Medical Real Estate Still The Best Way To Keep Your Portfolio Healthy

In 2018, the JSE’s SA listed property index dropped 25%. In 2019, the total return from the index was 1.92%, well below inflation. In the first five months of 2020, the index shed 39%.

Although dividends from listed property grew by 8-12% a year between 2014 and 2017, growth slowed to 3.5% in 2019, which again was below inflation. In response to the economic fall-out from Covid-19, many property companies have warned they will withhold dividends this year to strengthen their balance sheets and until they understand the full fallout from the pandemic.

The data is not looking encouraging.  Office tenants are cutting space wherever possible, having learned that their reduced workforce can work from home. Retail is under enormous pressure across the board, from the legendary brands like Edgars to the smaller independent brands, and restaurants that just don’t have the fire power to recapitalise and pay rents in a market where there are still restrictions and the consumer is unable to come to the rescue.

What’s more, if you are in the hotel and hospitality industry, then there is really no clear path to recovery at this stage and the losses will be devastating.

There’s no refuge in residential property, either. The Lightstone Residential Property Index shows national house price growth in SA peaked at 6.25% in 2014 and has slowed since then to a five-year low of 1.7% in 2019. Lightstone expects, despite the recent interest rate cuts, that growth in the residential housing market will slow again in 2020.

Two specialized sectors of the property market have continued to deliver solid returns throughout the Covid-19 crisis. Logistics is one of the winners due to online e-commerce stores which have enjoyed a surge in online shopping.

The other big winner globally is medical office buildings, whose tenants mostly offer essential services. Even those who had been required to close are already benefiting from a post-lockdown surge in patient visits as medical procedures can, in most cases, not be postponed indefinitely. Think for a moment about your dentist, who will still need to attend to those fillings even if he could not see you over the last three months.

For South Africans who invested in offshore logistics or medical buildings, the rand returns have been considerably enhanced by the latest depreciation of the rand against the dollar.

In the US, the Covid-19 crisis has hit particularly hard, with 134,000 deaths by early July, amid total confirmed cases exceeding three million.
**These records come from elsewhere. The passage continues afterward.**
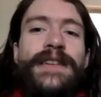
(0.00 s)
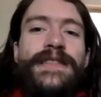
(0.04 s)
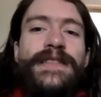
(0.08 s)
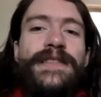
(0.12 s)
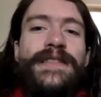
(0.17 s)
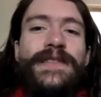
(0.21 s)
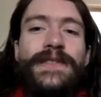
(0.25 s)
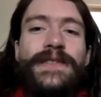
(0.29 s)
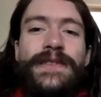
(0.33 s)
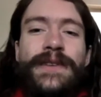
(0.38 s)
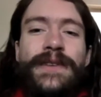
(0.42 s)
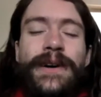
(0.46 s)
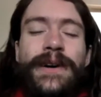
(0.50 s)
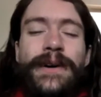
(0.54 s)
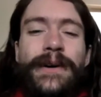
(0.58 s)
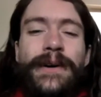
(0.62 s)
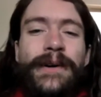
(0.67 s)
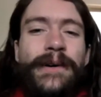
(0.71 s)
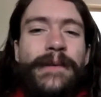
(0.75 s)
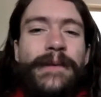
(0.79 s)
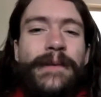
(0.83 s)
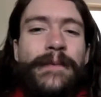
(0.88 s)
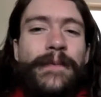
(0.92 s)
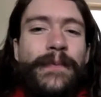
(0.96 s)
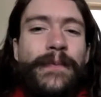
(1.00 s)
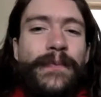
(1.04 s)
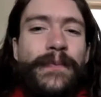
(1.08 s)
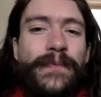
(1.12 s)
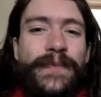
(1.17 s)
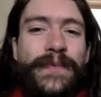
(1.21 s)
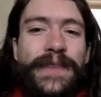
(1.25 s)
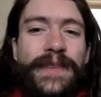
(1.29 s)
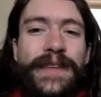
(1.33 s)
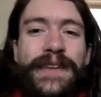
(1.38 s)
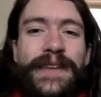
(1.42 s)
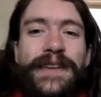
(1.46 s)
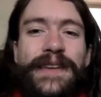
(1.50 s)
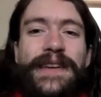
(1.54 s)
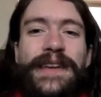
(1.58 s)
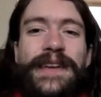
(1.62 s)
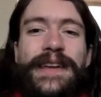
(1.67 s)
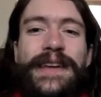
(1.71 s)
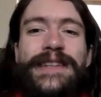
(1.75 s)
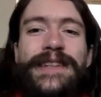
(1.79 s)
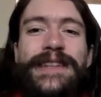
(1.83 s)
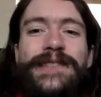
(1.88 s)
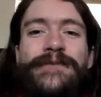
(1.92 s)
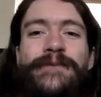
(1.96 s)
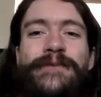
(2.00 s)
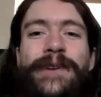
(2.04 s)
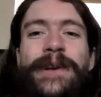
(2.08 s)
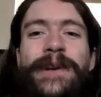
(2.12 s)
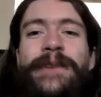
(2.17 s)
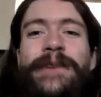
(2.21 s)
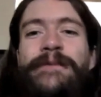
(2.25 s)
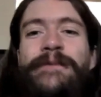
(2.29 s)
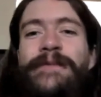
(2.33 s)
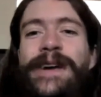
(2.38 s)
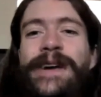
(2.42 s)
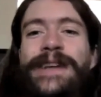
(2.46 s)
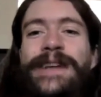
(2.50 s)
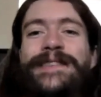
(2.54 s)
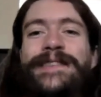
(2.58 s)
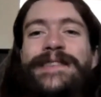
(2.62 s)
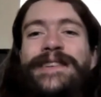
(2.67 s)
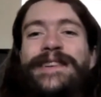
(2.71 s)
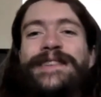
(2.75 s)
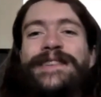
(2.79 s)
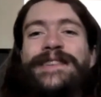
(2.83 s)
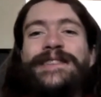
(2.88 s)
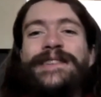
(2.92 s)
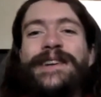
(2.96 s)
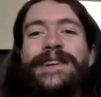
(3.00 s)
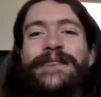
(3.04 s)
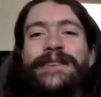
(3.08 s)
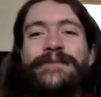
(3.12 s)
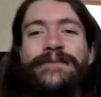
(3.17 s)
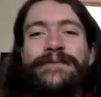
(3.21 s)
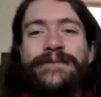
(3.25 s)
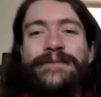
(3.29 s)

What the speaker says: so it's very fascinating stuff.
Hospitals under pressure to clear wards and scale up for the anticipated flood of Covid-19 patients have had to postpone all elective procedures and turn patients away who were not critical.
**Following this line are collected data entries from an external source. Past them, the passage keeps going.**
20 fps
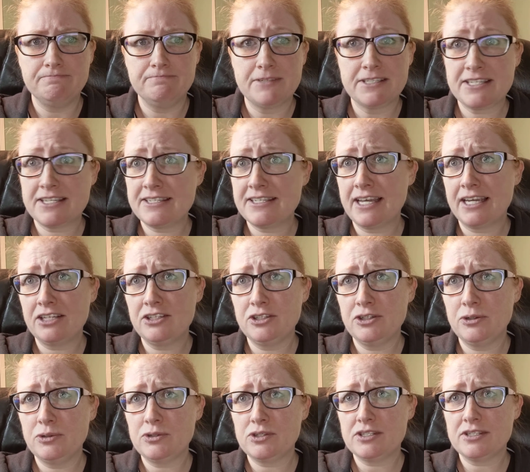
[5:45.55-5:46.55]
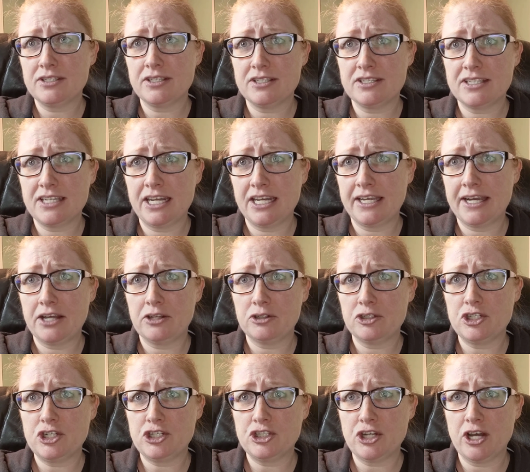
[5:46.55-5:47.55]
As a side note, since getting
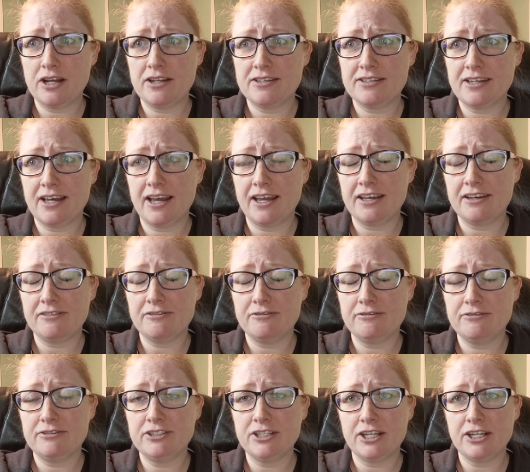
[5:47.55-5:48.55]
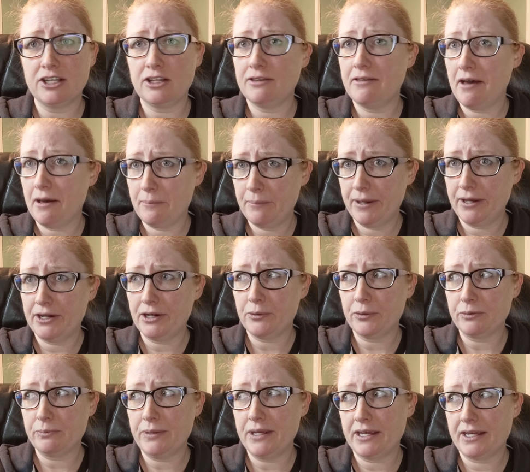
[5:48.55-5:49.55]
allergy shots, I have done a lot better
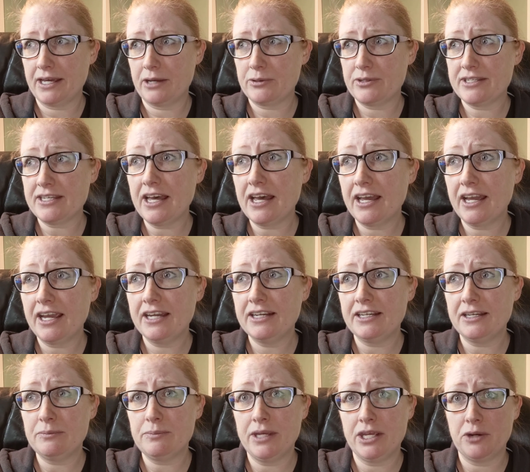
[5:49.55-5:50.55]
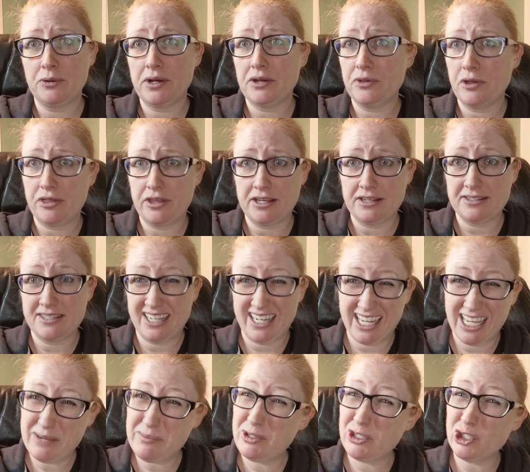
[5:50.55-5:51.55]
with being outside and being around the things that I
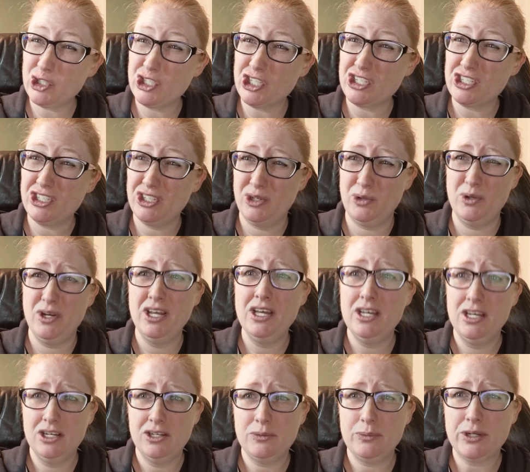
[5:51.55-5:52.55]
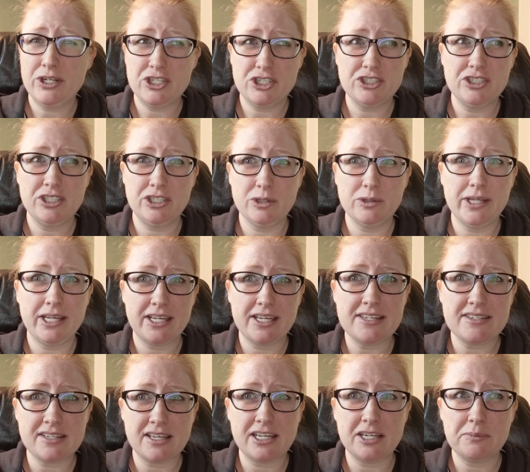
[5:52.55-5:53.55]
am allergic to, which, like I
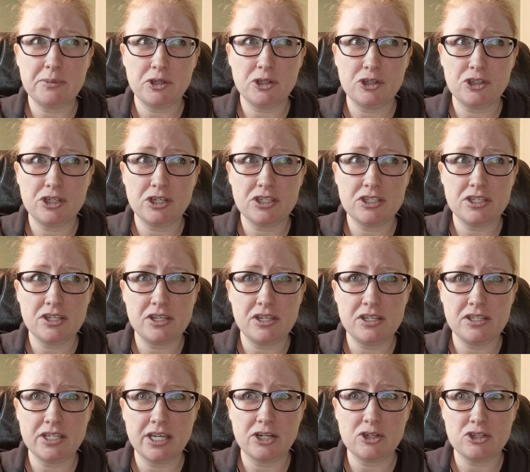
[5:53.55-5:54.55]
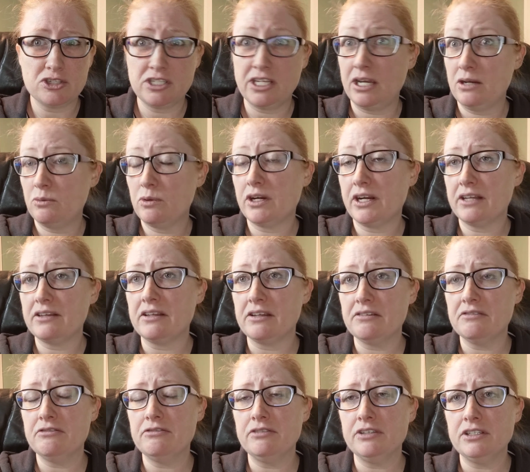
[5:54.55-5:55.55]
said, I'm allergic to the entire state where I
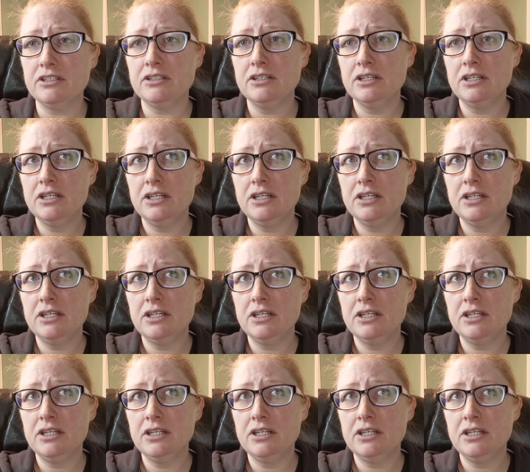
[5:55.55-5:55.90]
live and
This dramatically affected the income of all medical professionals who are not directly involved in treating Covid-19 patients, and has also affected hospitals’ revenue. Even as the US emerges from lockdown, patients choose to avoid traditional hospitals in fear of being exposed to the virus. This has been a boost for medical practitioners working outside the hospital systems, as patients have sought treatment from doctors working from these independent facilities.
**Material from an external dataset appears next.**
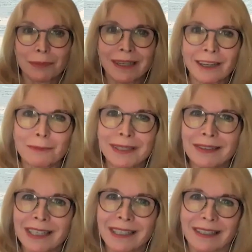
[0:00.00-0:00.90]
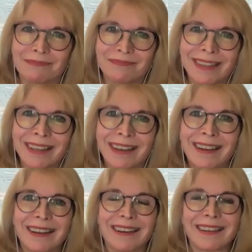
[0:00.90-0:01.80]
But I've been lucky.
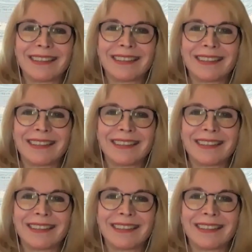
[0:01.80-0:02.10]
I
Orbvest, which has 19 medical office buildings under management in three US states (Texas, Georgia and New Jersey), noted rental collections declined slightly in April, during lockdown, as about 21 tenants across the entire portfolio of over 100,000 square meters requested deferment.

But by end-June, the net collection of rentals was back to 97.6%, as both Texas and Georgia re-opened their economies, and collections for the month of July already are close to normal. The nett result of the pandemic on our projected revenue will be negligible and we expect to have fully recovered before year end.

Medical property investment was not an unexpected beneficiary of the Covid-19 crisis. The argument for buying into a building tenanted by medical professionals, especially in the US, makes fundamental sense in the long term. In the US, the aging population is growing and requiring more medical care. An investment delivering a proven 8% p.a. in US dollar dividends paid quarterly, plus a capital gain share at the end of the investment period, is an essential part of a diversified portfolio for South African investors.